§ **Activity**:
Repeat the data word for word. Do not include the pictures.

((

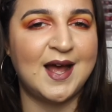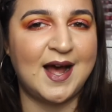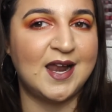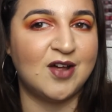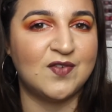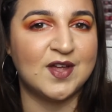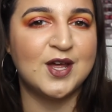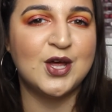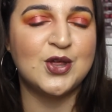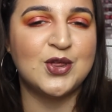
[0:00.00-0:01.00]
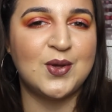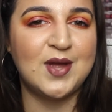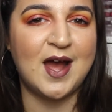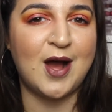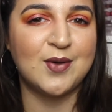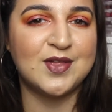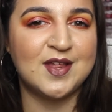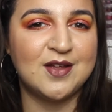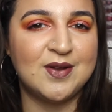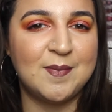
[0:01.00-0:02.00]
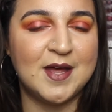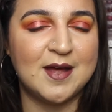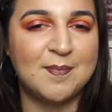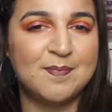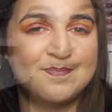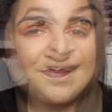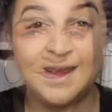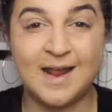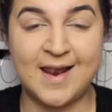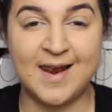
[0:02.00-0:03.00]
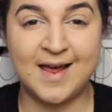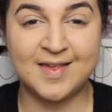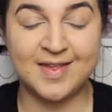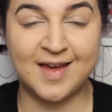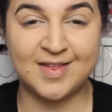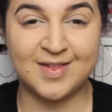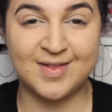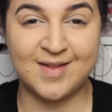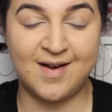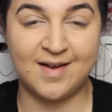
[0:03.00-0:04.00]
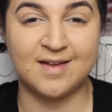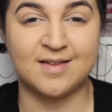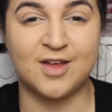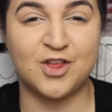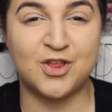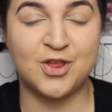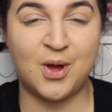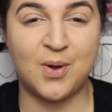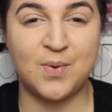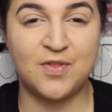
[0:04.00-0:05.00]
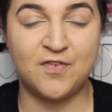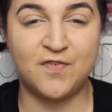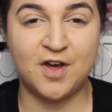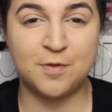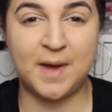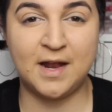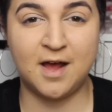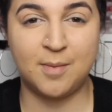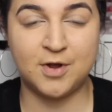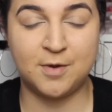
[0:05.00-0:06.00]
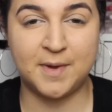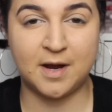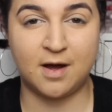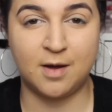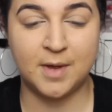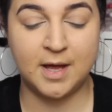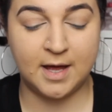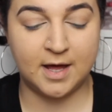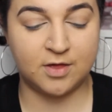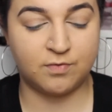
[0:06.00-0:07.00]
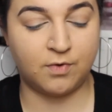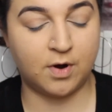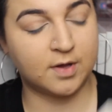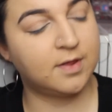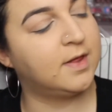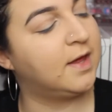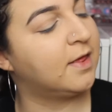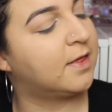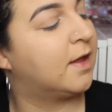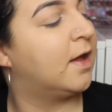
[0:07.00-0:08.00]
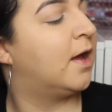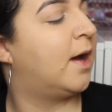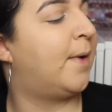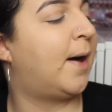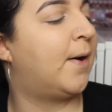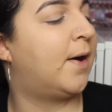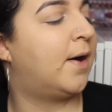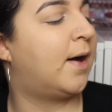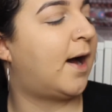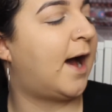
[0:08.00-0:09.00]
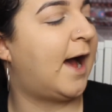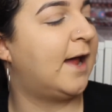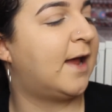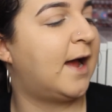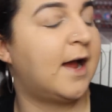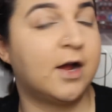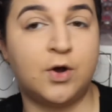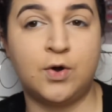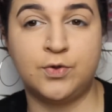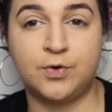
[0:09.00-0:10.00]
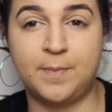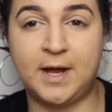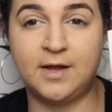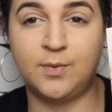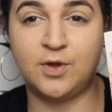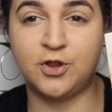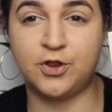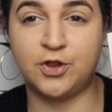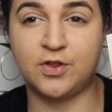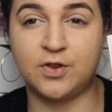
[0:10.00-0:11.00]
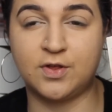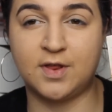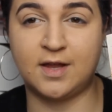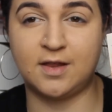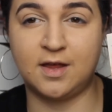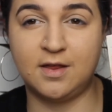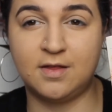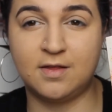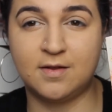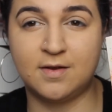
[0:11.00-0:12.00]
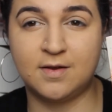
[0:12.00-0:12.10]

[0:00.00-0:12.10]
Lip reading: I love it. So yeah, I'll see you in a bit. Okay, let's get started. So the first palette I'm going to pick up is Roxy's highlight and contour palette, which just looks like this.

))

§ **Exercise result**:
[0:00.00-0:01.00]
[0:01.00-0:02.00]
[0:02.00-0:03.00]
[0:03.00-0:04.00]
[0:04.00-0:05.00]
[0:05.00-0:06.00]
[0:06.00-0:07.00]
[0:07.00-0:08.00]
[0:08.00-0:09.00]
[0:09.00-0:10.00]
[0:10.00-0:11.00]
[0:11.00-0:12.00]
[0:12.00-0:12.10]

[0:00.00-0:12.10]
Lip reading: I love it. So yeah, I'll see you in a bit. Okay, let's get started. So the first palette I'm going to pick up is Roxy's highlight and contour palette, which just looks like this.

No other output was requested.